> Aim of the exercise
Copy every record exactly as it appears in the data below.

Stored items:
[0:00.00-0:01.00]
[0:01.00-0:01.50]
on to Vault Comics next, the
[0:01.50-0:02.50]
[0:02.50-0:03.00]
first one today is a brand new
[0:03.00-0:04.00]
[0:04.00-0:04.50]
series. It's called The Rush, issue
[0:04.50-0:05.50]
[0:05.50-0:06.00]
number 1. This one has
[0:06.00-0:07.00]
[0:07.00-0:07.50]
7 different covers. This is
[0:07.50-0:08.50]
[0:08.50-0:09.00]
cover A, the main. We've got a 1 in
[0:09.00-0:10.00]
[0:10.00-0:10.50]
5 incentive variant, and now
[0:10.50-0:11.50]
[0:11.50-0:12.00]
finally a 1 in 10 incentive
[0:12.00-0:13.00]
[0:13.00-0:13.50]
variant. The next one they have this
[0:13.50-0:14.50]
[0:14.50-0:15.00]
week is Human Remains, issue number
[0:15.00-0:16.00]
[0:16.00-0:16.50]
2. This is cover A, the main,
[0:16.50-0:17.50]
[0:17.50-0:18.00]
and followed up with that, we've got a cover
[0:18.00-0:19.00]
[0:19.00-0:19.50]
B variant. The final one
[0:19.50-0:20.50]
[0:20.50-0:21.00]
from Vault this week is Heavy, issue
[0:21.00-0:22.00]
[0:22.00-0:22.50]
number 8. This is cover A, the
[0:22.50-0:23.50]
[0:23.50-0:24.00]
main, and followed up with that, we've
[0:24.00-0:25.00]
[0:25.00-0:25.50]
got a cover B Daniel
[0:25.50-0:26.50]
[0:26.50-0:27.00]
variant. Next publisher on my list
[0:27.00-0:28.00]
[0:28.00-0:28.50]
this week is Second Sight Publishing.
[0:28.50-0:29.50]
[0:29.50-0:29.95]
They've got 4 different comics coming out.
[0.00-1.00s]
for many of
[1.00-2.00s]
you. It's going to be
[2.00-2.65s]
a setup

> Output of the task
[0:00.00-0:01.00]
[0:01.00-0:01.50]
on to Vault Comics next, the
[0:01.50-0:02.50]
[0:02.50-0:03.00]
first one today is a brand new
[0:03.00-0:04.00]
[0:04.00-0:04.50]
series. It's called The Rush, issue
[0:04.50-0:05.50]
[0:05.50-0:06.00]
number 1. This one has
[0:06.00-0:07.00]
[0:07.00-0:07.50]
7 different covers. This is
[0:07.50-0:08.50]
[0:08.50-0:09.00]
cover A, the main. We've got a 1 in
[0:09.00-0:10.00]
[0:10.00-0:10.50]
5 incentive variant, and now
[0:10.50-0:11.50]
[0:11.50-0:12.00]
finally a 1 in 10 incentive
[0:12.00-0:13.00]
[0:13.00-0:13.50]
variant. The next one they have this
[0:13.50-0:14.50]
[0:14.50-0:15.00]
week is Human Remains, issue number
[0:15.00-0:16.00]
[0:16.00-0:16.50]
2. This is cover A, the main,
[0:16.50-0:17.50]
[0:17.50-0:18.00]
and followed up with that, we've got a cover
[0:18.00-0:19.00]
[0:19.00-0:19.50]
B variant. The final one
[0:19.50-0:20.50]
[0:20.50-0:21.00]
from Vault this week is Heavy, issue
[0:21.00-0:22.00]
[0:22.00-0:22.50]
number 8. This is cover A, the
[0:22.50-0:23.50]
[0:23.50-0:24.00]
main, and followed up with that, we've
[0:24.00-0:25.00]
[0:25.00-0:25.50]
got a cover B Daniel
[0:25.50-0:26.50]
[0:26.50-0:27.00]
variant. Next publisher on my list
[0:27.00-0:28.00]
[0:28.00-0:28.50]
this week is Second Sight Publishing.
[0:28.50-0:29.50]
[0:29.50-0:29.95]
They've got 4 different comics coming out.
[0.00-1.00s]
for many of
[1.00-2.00s]
you. It's going to be
[2.00-2.65s]
a setup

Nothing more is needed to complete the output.